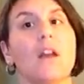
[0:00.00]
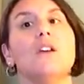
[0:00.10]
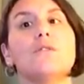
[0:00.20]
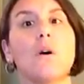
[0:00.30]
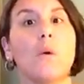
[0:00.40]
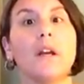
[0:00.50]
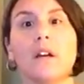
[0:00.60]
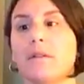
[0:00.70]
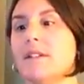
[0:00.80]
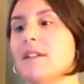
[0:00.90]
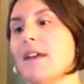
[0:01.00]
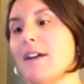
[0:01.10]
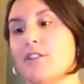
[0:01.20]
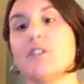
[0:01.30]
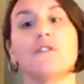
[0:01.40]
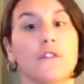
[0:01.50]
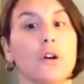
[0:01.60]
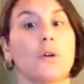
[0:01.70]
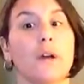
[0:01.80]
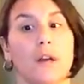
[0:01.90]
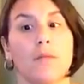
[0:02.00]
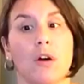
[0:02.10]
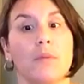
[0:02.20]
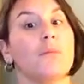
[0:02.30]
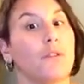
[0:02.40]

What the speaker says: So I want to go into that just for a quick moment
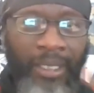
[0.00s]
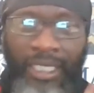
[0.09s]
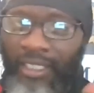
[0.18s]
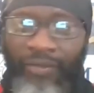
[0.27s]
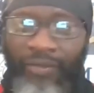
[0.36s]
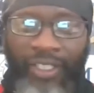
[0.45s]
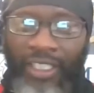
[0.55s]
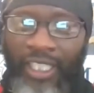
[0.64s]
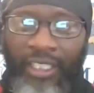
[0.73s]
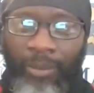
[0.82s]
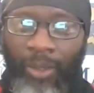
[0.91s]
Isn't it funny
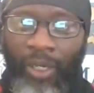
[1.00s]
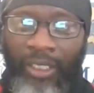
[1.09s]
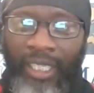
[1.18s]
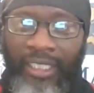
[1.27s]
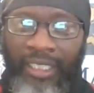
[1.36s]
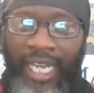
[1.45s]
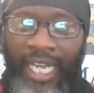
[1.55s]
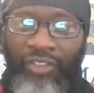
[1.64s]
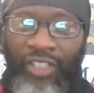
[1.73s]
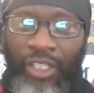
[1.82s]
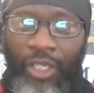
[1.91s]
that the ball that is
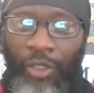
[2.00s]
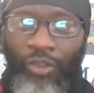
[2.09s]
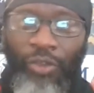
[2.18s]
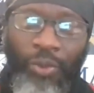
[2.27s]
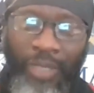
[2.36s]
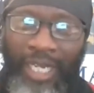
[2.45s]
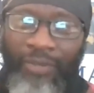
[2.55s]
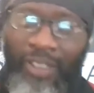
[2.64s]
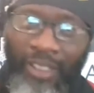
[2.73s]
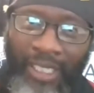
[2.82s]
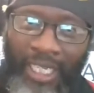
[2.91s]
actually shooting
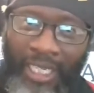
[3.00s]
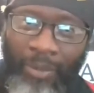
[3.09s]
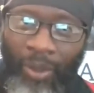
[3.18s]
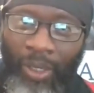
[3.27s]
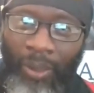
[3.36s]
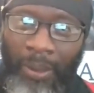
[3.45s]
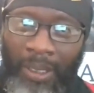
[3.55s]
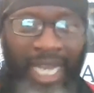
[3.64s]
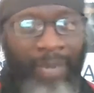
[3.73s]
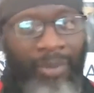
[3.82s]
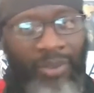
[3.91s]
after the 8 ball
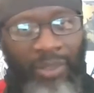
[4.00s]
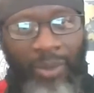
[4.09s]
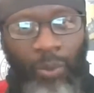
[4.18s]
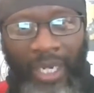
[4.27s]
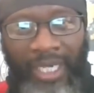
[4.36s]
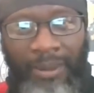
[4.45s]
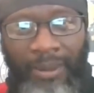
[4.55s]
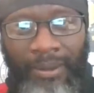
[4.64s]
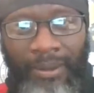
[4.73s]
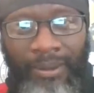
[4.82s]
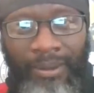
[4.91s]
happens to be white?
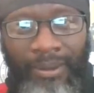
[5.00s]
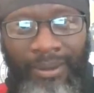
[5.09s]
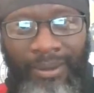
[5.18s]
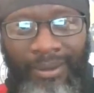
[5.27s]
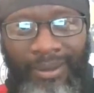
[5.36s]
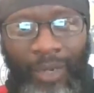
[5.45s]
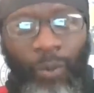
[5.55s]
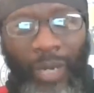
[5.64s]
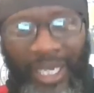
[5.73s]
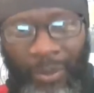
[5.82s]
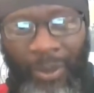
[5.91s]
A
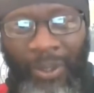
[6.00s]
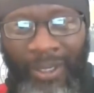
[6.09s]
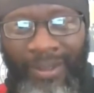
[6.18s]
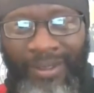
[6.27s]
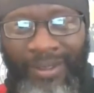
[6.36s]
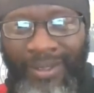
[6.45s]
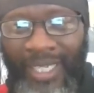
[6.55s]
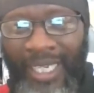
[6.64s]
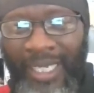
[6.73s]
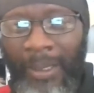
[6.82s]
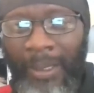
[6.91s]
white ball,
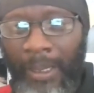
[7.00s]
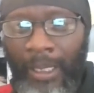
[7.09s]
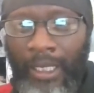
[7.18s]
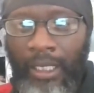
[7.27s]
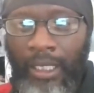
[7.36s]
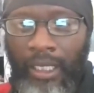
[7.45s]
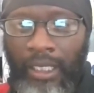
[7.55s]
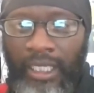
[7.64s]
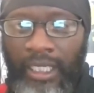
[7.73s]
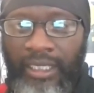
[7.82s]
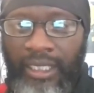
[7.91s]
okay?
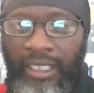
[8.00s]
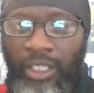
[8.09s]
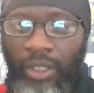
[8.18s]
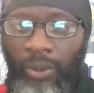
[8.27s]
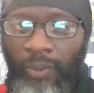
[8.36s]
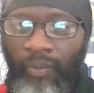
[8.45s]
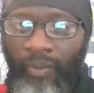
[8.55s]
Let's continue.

_ _ _ _ _ _ _

- _Exercise requirements_
Give the data again word for word, without images.

- _Exercise response_
[0:00.00]
[0:00.10]
[0:00.20]
[0:00.30]
[0:00.40]
[0:00.50]
[0:00.60]
[0:00.70]
[0:00.80]
[0:00.90]
[0:01.00]
[0:01.10]
[0:01.20]
[0:01.30]
[0:01.40]
[0:01.50]
[0:01.60]
[0:01.70]
[0:01.80]
[0:01.90]
[0:02.00]
[0:02.10]
[0:02.20]
[0:02.30]
[0:02.40]

What the speaker says: So I want to go into that just for a quick moment
[0.00s]
[0.09s]
[0.18s]
[0.27s]
[0.36s]
[0.45s]
[0.55s]
[0.64s]
[0.73s]
[0.82s]
[0.91s]
Isn't it funny
[1.00s]
[1.09s]
[1.18s]
[1.27s]
[1.36s]
[1.45s]
[1.55s]
[1.64s]
[1.73s]
[1.82s]
[1.91s]
that the ball that is
[2.00s]
[2.09s]
[2.18s]
[2.27s]
[2.36s]
[2.45s]
[2.55s]
[2.64s]
[2.73s]
[2.82s]
[2.91s]
actually shooting
[3.00s]
[3.09s]
[3.18s]
[3.27s]
[3.36s]
[3.45s]
[3.55s]
[3.64s]
[3.73s]
[3.82s]
[3.91s]
after the 8 ball
[4.00s]
[4.09s]
[4.18s]
[4.27s]
[4.36s]
[4.45s]
[4.55s]
[4.64s]
[4.73s]
[4.82s]
[4.91s]
happens to be white?
[5.00s]
[5.09s]
[5.18s]
[5.27s]
[5.36s]
[5.45s]
[5.55s]
[5.64s]
[5.73s]
[5.82s]
[5.91s]
A
[6.00s]
[6.09s]
[6.18s]
[6.27s]
[6.36s]
[6.45s]
[6.55s]
[6.64s]
[6.73s]
[6.82s]
[6.91s]
white ball,
[7.00s]
[7.09s]
[7.18s]
[7.27s]
[7.36s]
[7.45s]
[7.55s]
[7.64s]
[7.73s]
[7.82s]
[7.91s]
okay?
[8.00s]
[8.09s]
[8.18s]
[8.27s]
[8.36s]
[8.45s]
[8.55s]
Let's continue.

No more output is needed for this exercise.